Summary: WEBSITE ANALYTICS: Step-By-Step Guide To Website Analytics
In case you needed a handy checklist, here's what we've learned today:
Step #1: Visit the website. Note objectives, customer experience, suckiness.
Step #2: How good is the acquisition strategy? Traffic Sources Report.
Step #3: How strongly do Visitors orbit the website? Visitor Loyalty & Recency.
Step #4: What can I find that is broken and quickly fixable? Top Landing Pages.
Step #5: What content makes us most money? $Index Value Metric.
Step #6: How Sophisticated Is Their Search Strategy? Keyword Tag Clouds.

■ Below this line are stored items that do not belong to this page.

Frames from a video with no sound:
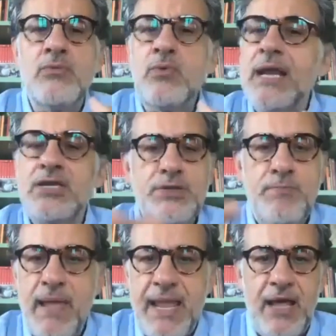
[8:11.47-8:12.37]
un
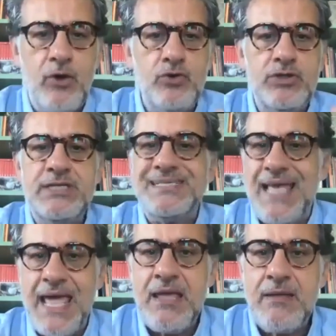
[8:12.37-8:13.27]
arcipelago di
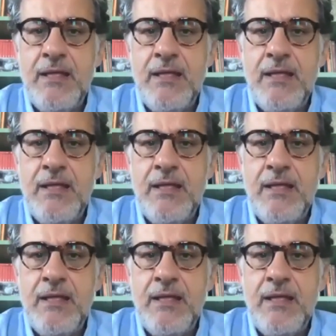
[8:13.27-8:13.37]
sé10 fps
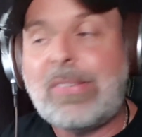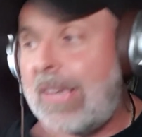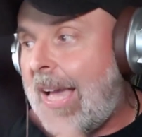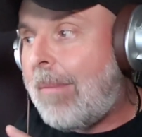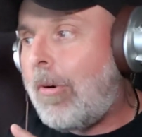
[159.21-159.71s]

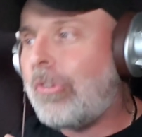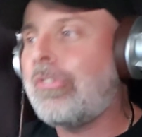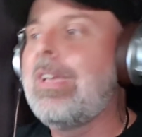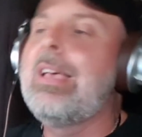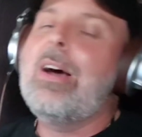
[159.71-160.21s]

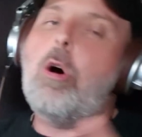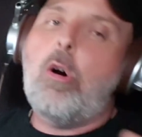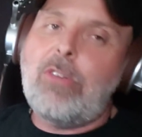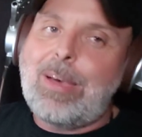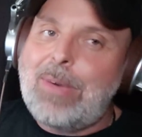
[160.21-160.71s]
Sigamos,
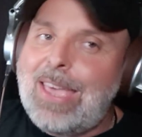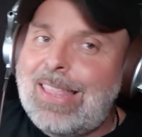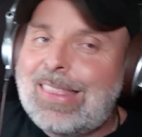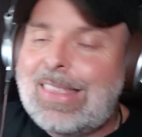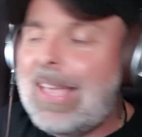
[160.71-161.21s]

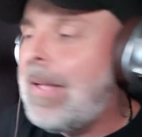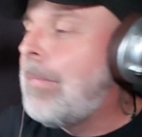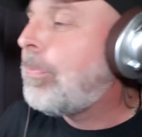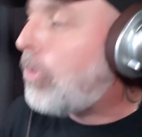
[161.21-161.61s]
obviamente,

Step #7: Are they making money or making noise? Goals & Goal Values.
Step #8: Can the Marketing Budget be optimized? Campaign Conversions/Outcomes.
Step #9: Are we helping the already convinced buyers? Funnel Visualization.

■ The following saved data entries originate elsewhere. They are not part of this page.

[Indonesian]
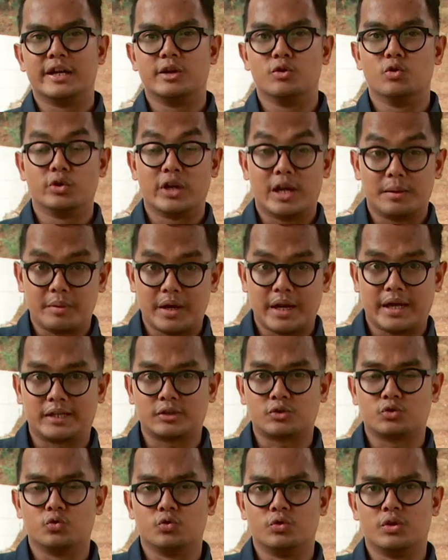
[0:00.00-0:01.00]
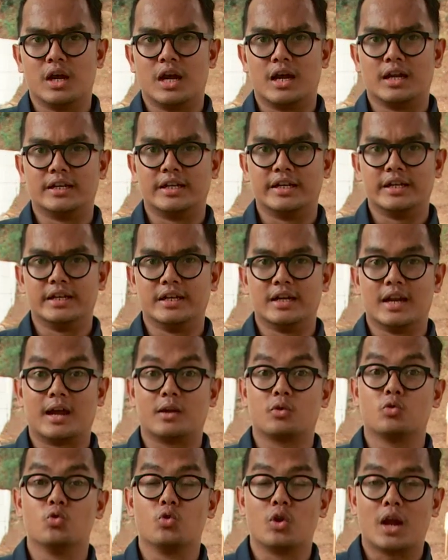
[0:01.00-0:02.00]
di gedung DPR sudah
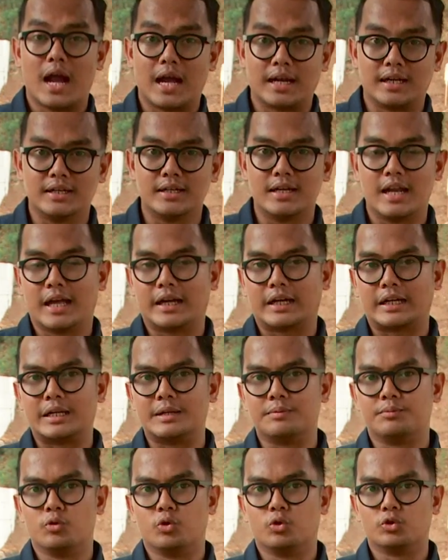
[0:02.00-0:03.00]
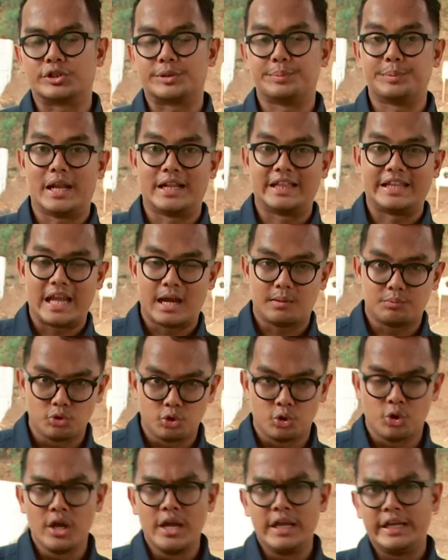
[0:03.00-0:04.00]
dilakukan dari pukul
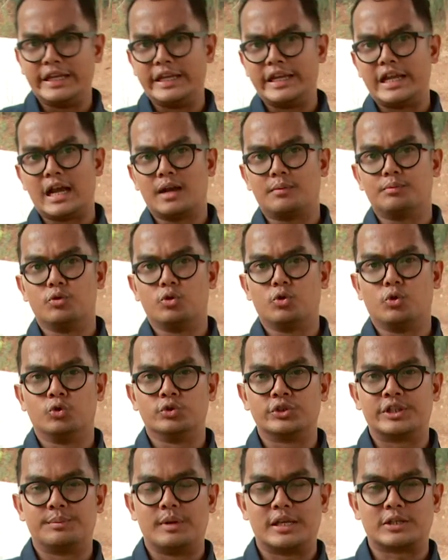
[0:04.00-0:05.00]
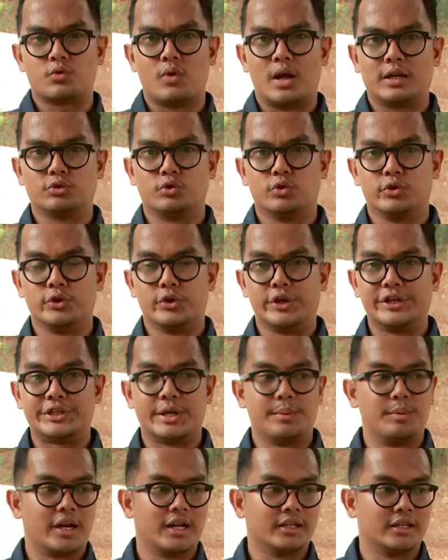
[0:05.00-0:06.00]
9.30 hingga pukul 11 waktu
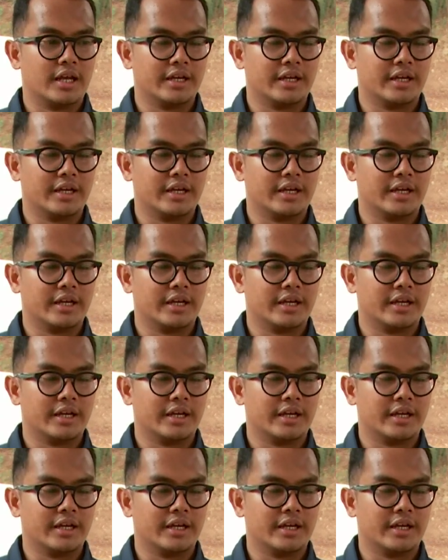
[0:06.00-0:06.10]
Indonesia Barat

Step 10: What are the unknown unknowns I am blind to? Analytics Intelligence.
The first time you go through the steps laid out in this guide it might take you more than 120 mins. However, I guarantee you that with time and experience you'll get better.
I want just reading this article (it probably took you 120 minutes just to read it!) would be enough. It is not. You'll need to go practice it on many many clients. The more you do it the better you'll get as your sense of direction, data, discovery and deduction get better and better and better.
It is optimal to start any web analysis with a clearly defined web analytics measurement model. However, if you do not have one then you no longer have an excuse not to provide something small that is incredible and of value from any web analytics tool you have access to, for any website in the world. And that I am rooting for you!
Ok, your turn now.
When you are thrown into a website's data blind what are the first few things you do? What reports and metrics do you attack first? Over time have you discovered any strategies that work across multiple clients? Do you agree with the order of the steps above? Would you do something differently?
Please share your thoughts / critique / best practices / tips via comments.